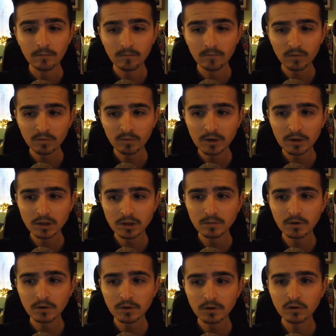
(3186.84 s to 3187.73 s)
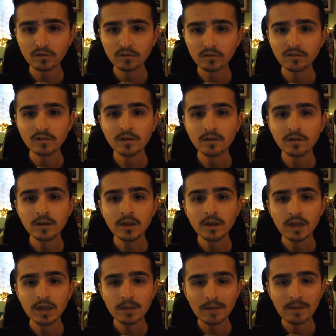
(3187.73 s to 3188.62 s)
especially because
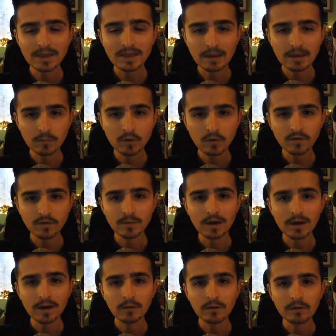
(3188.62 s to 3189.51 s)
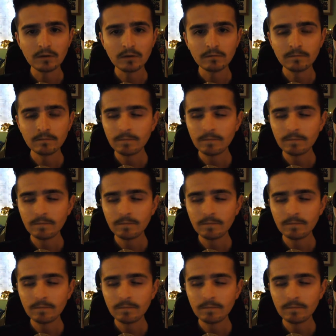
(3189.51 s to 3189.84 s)
he made that movie about me.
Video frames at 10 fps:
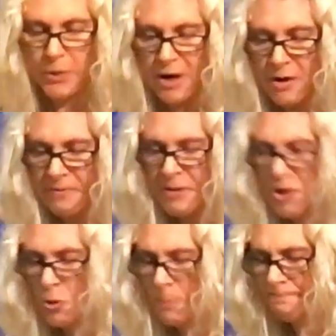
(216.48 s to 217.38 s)
we are for
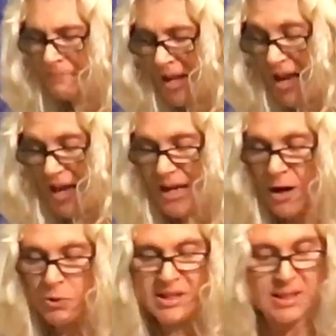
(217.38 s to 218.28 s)
you and
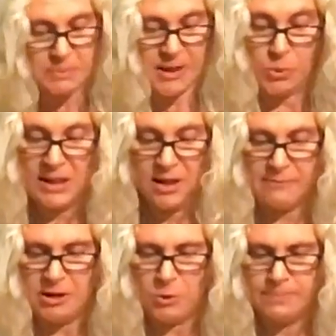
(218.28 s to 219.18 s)
how deeply we
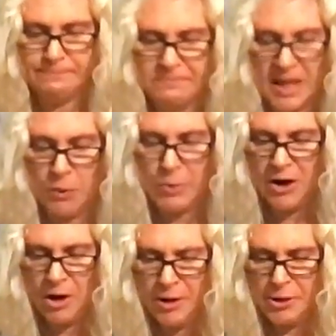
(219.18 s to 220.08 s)
love you and we
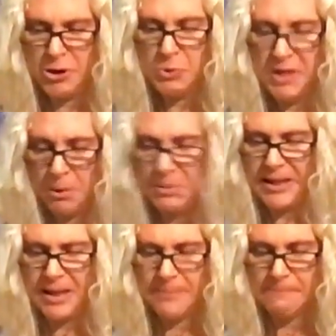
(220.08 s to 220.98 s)
honor you
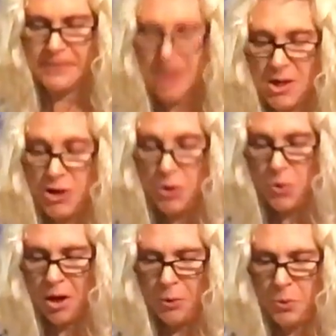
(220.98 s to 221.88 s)
doubly.
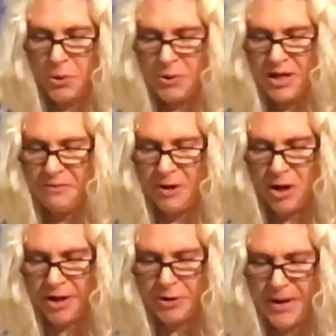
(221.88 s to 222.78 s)
You are worthy of
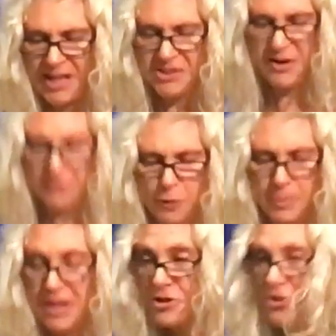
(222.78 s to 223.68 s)
honor as faithful
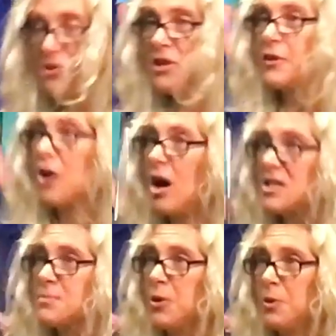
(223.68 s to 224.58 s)
ministers of the
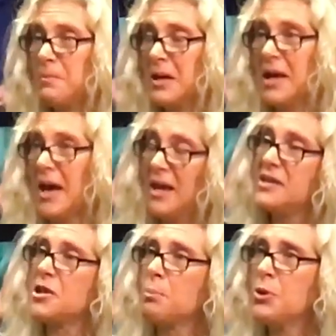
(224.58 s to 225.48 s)
gospel and
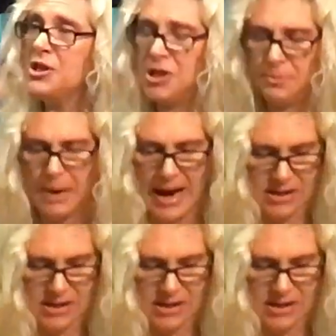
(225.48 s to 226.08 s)
as our preaching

────────

Begin at the line containing "(3188.62 s to 3189.51 s)" and write out every line to the end of the data exactly. Skip the pictures.

◆ RESULT OF THIS EXERCISE ◆
(3188.62 s to 3189.51 s)
(3189.51 s to 3189.84 s)
he made that movie about me.
Video frames at 10 fps:
(216.48 s to 217.38 s)
we are for
(217.38 s to 218.28 s)
you and
(218.28 s to 219.18 s)
how deeply we
(219.18 s to 220.08 s)
love you and we
(220.08 s to 220.98 s)
honor you
(220.98 s to 221.88 s)
doubly.
(221.88 s to 222.78 s)
You are worthy of
(222.78 s to 223.68 s)
honor as faithful
(223.68 s to 224.58 s)
ministers of the
(224.58 s to 225.48 s)
gospel and
(225.48 s to 226.08 s)
as our preaching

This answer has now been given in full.